=== What you will do ===
A word-for-word copy of the lines below, starting at the line with "(0.00 s to 1.00 s)" and ending at the last one, is what you should give. Omit every picture.
Start of Extracted entries
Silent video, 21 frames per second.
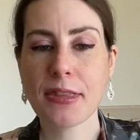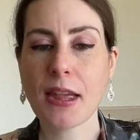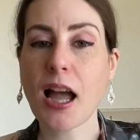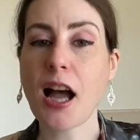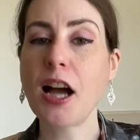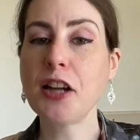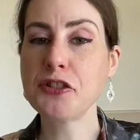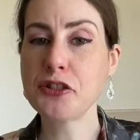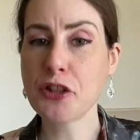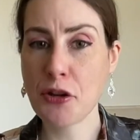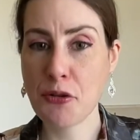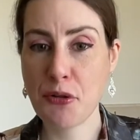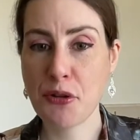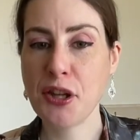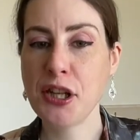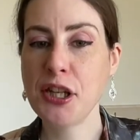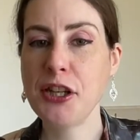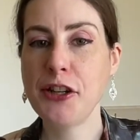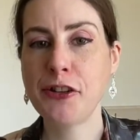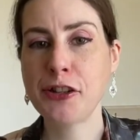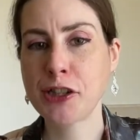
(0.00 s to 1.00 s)
I don't
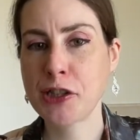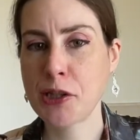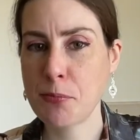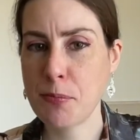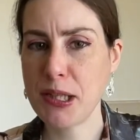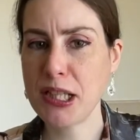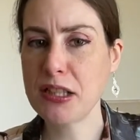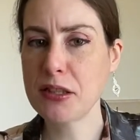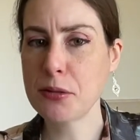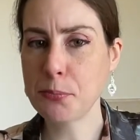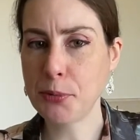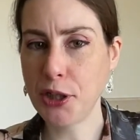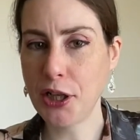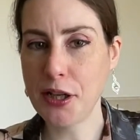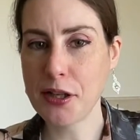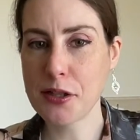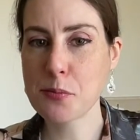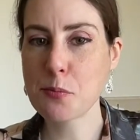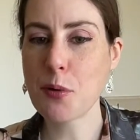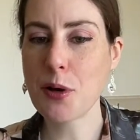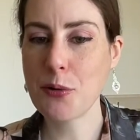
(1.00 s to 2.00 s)
think you're going to be
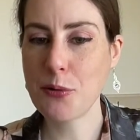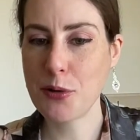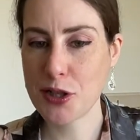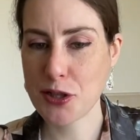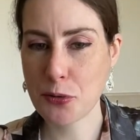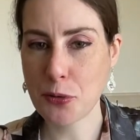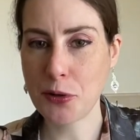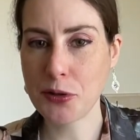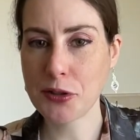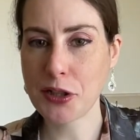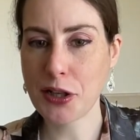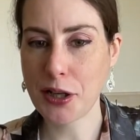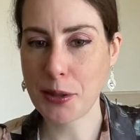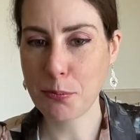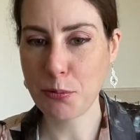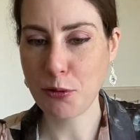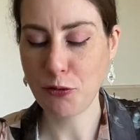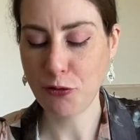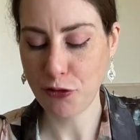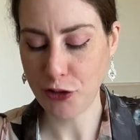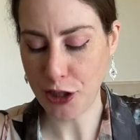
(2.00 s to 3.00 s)
surprised by which one I
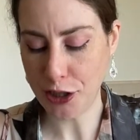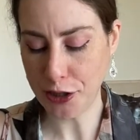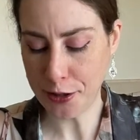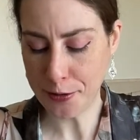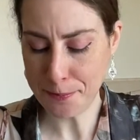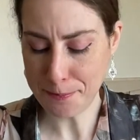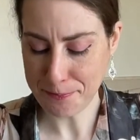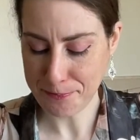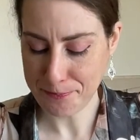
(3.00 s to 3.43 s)
prefer.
End of Extracted entries
=== Solution for this problem ===
(0.00 s to 1.00 s)
I don't
(1.00 s to 2.00 s)
think you're going to be
(2.00 s to 3.00 s)
surprised by which one I
(3.00 s to 3.43 s)
prefer.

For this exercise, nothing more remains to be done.